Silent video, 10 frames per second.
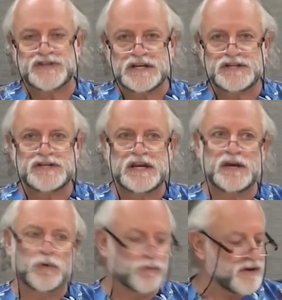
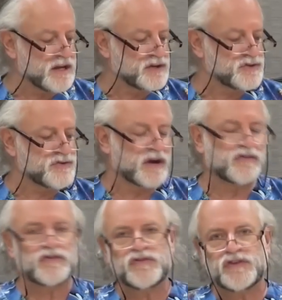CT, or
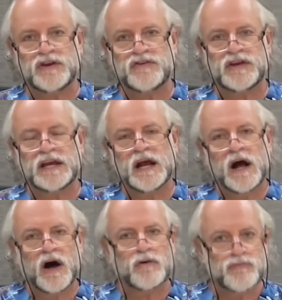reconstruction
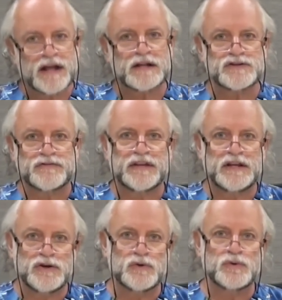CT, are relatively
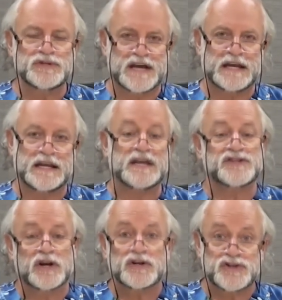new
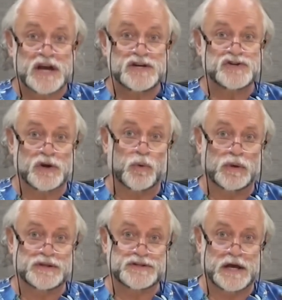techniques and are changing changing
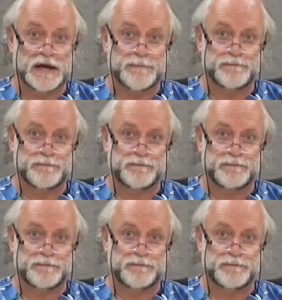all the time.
-----
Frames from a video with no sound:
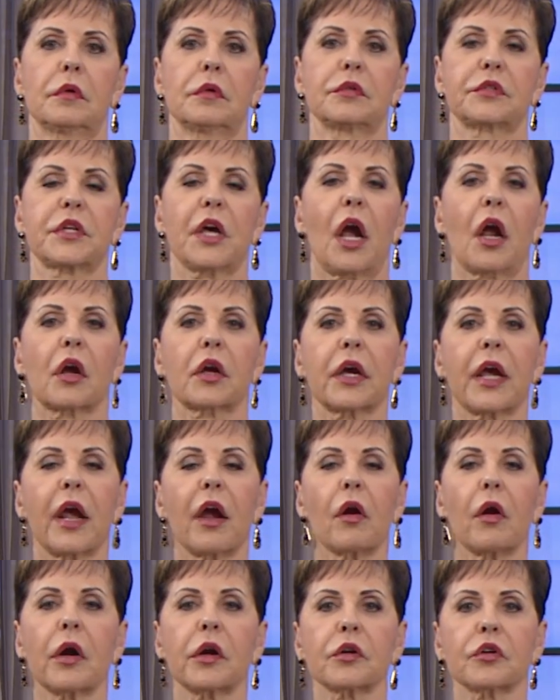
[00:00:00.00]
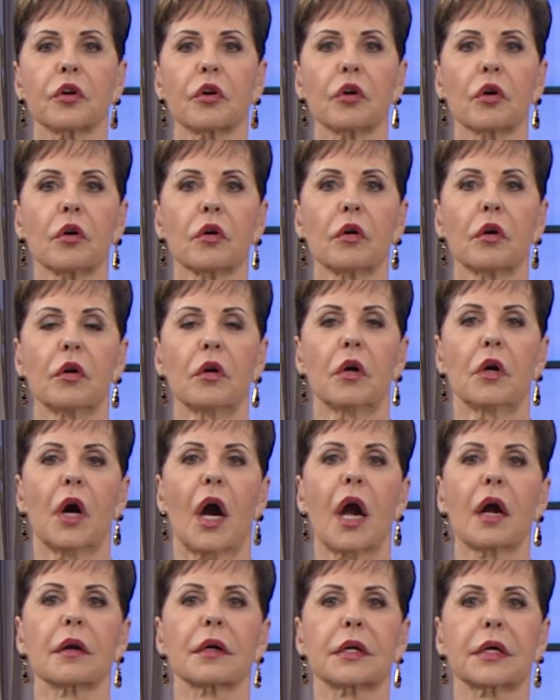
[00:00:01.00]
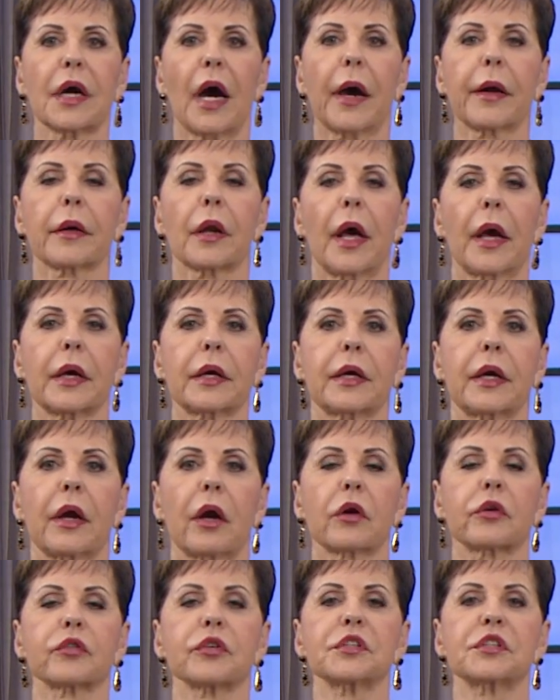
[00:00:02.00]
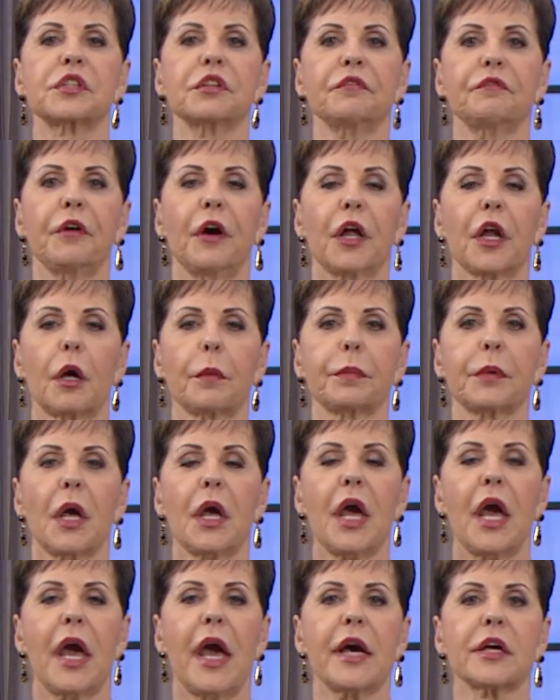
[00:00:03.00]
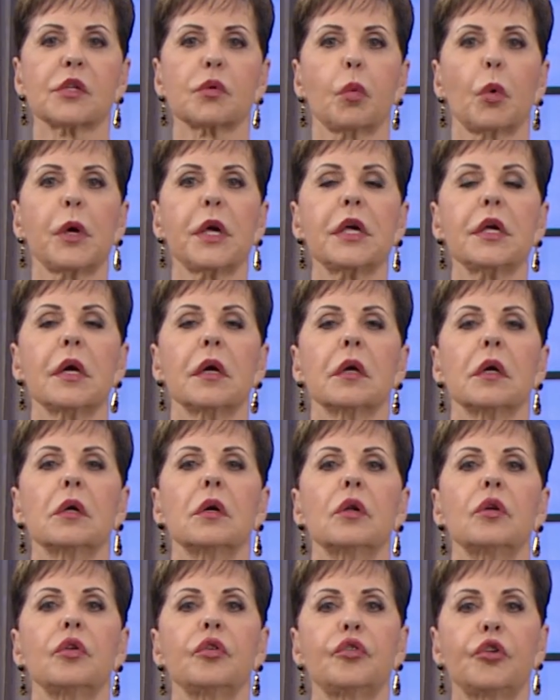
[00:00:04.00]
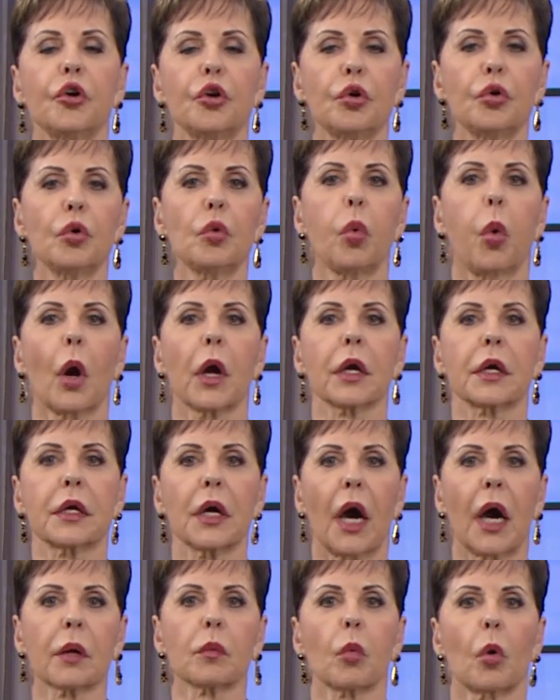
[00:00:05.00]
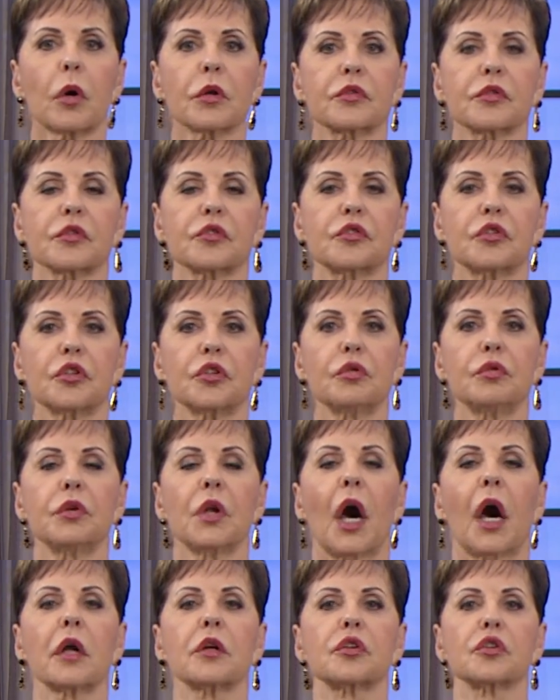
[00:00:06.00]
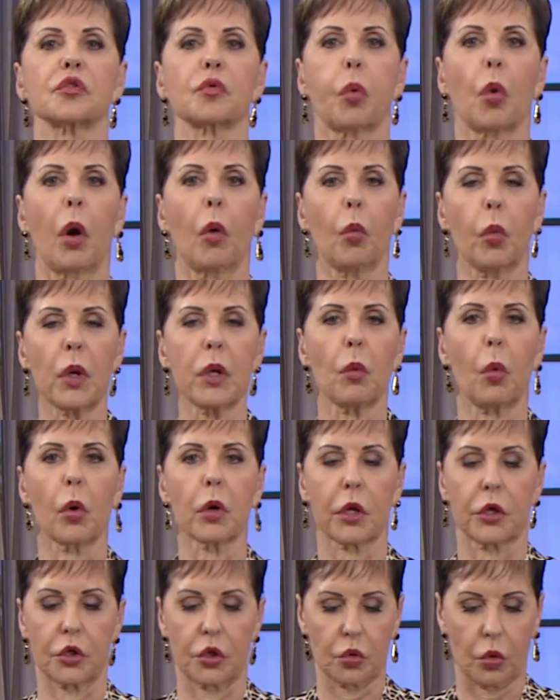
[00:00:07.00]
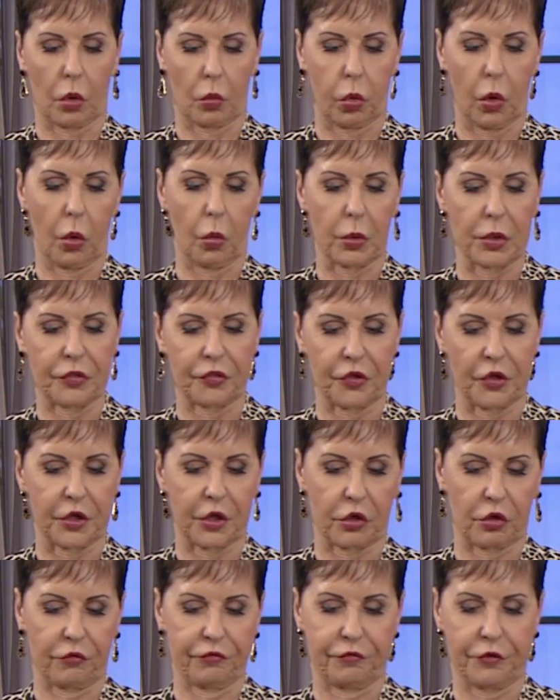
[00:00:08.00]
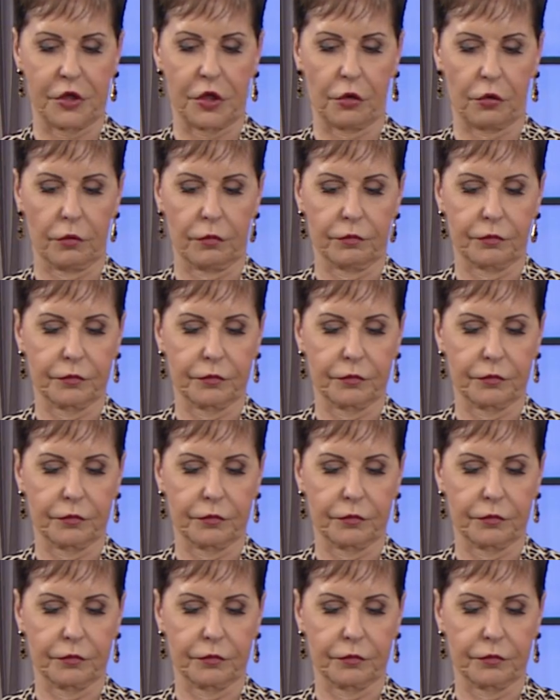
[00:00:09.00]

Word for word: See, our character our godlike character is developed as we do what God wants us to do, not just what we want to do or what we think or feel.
-----
_Task to complete_
The reply should hold exactly the lines above, starting at the line with "[00:00:03.00]" and ending at the line with "Word for word: See, our", and no pictures.

_Exercise result_
[00:00:03.00]
[00:00:04.00]
[00:00:05.00]
[00:00:06.00]
[00:00:07.00]
[00:00:08.00]
[00:00:09.00]

Word for word: See, our character our godlike character is developed as we do what God wants us to do, not just what we want to do or what we think or feel.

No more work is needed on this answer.